• _YOUR TASK_:
To complete this task, print all the data below exactly but leave out the images.

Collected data

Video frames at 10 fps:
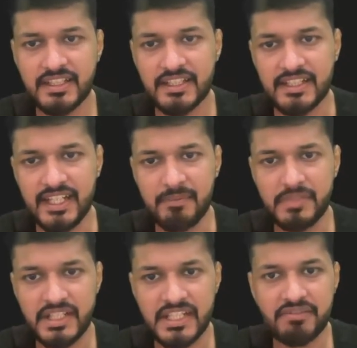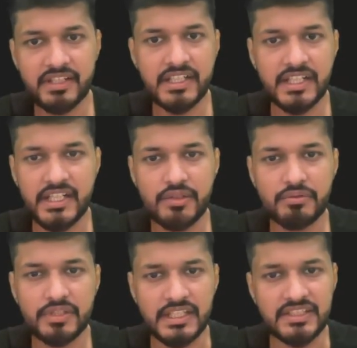named T1, T2,
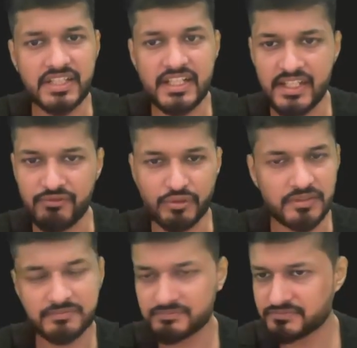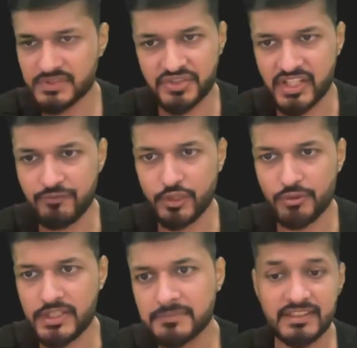T3, T4.
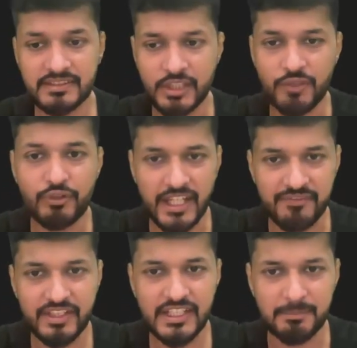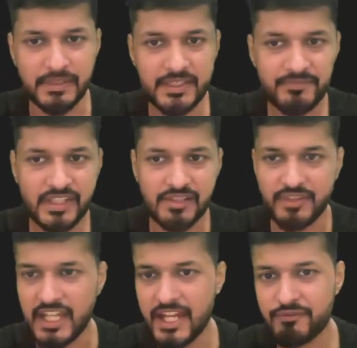Straightforward. Now for every number,
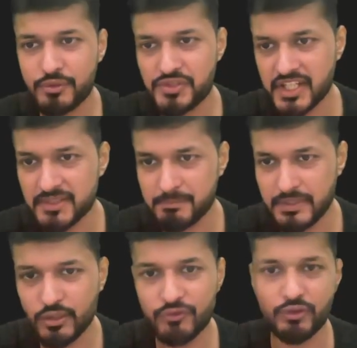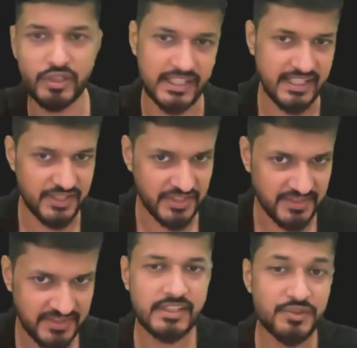we have to check below 4
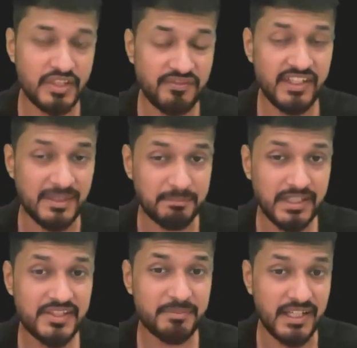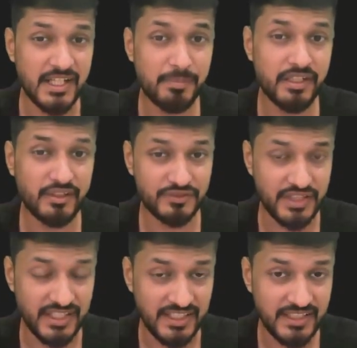conditions. So if a number is multiple of
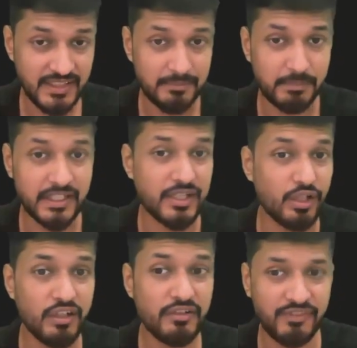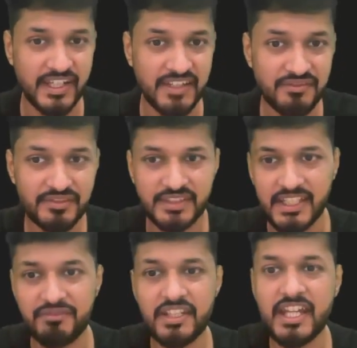3 but not 5,
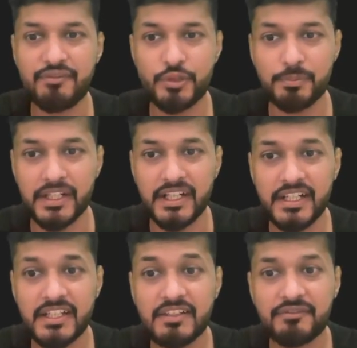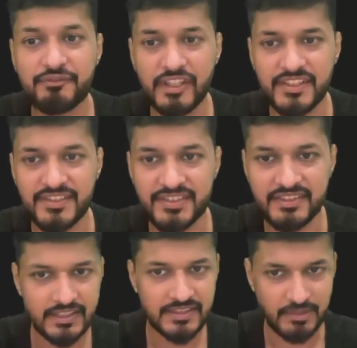then we have to print Fizz.
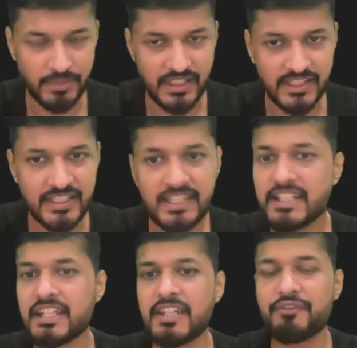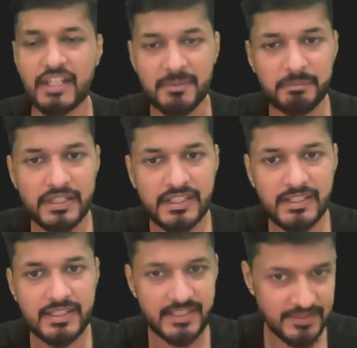Similarly, if a number
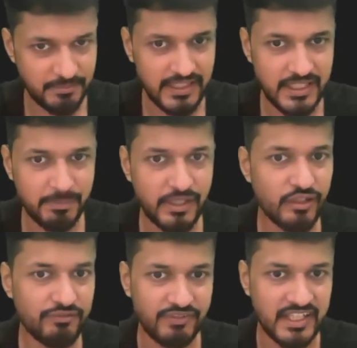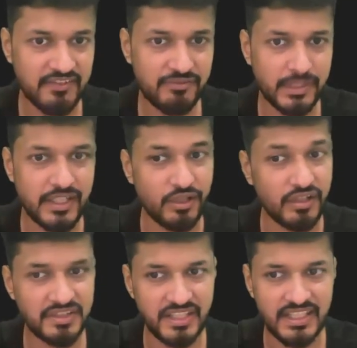is multiple of 5 but
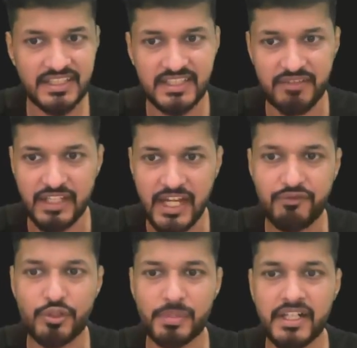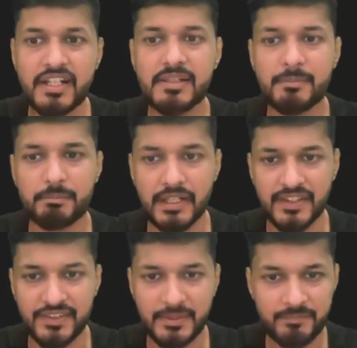not 3, then we have to print
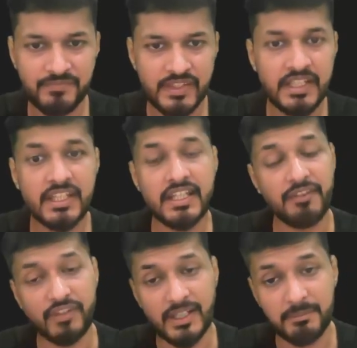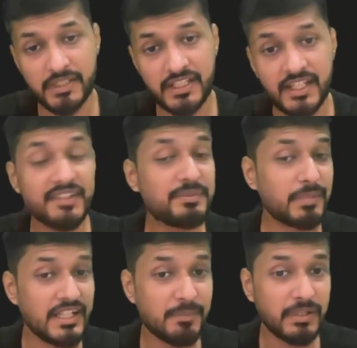Buzz. If a number is
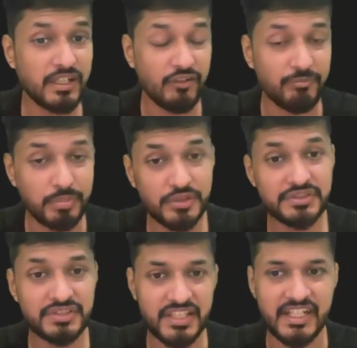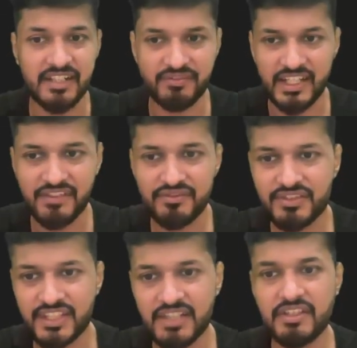multiple of both 3 and 5,
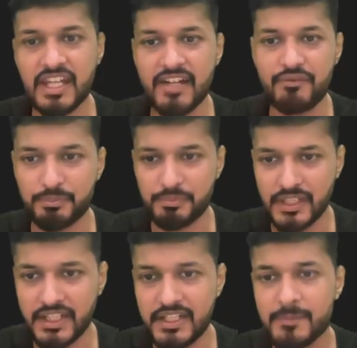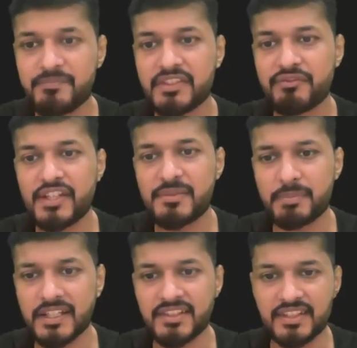then we have to print
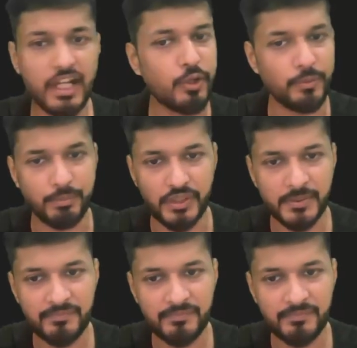FizzBuzz in the output.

• _ANSWER SPACE_:
Video frames at 10 fps:
named T1, T2,
T3, T4.
Straightforward. Now for every number,
we have to check below 4
conditions. So if a number is multiple of
3 but not 5,
then we have to print Fizz.
Similarly, if a number
is multiple of 5 but
not 3, then we have to print
Buzz. If a number is
multiple of both 3 and 5,
then we have to print
FizzBuzz in the output.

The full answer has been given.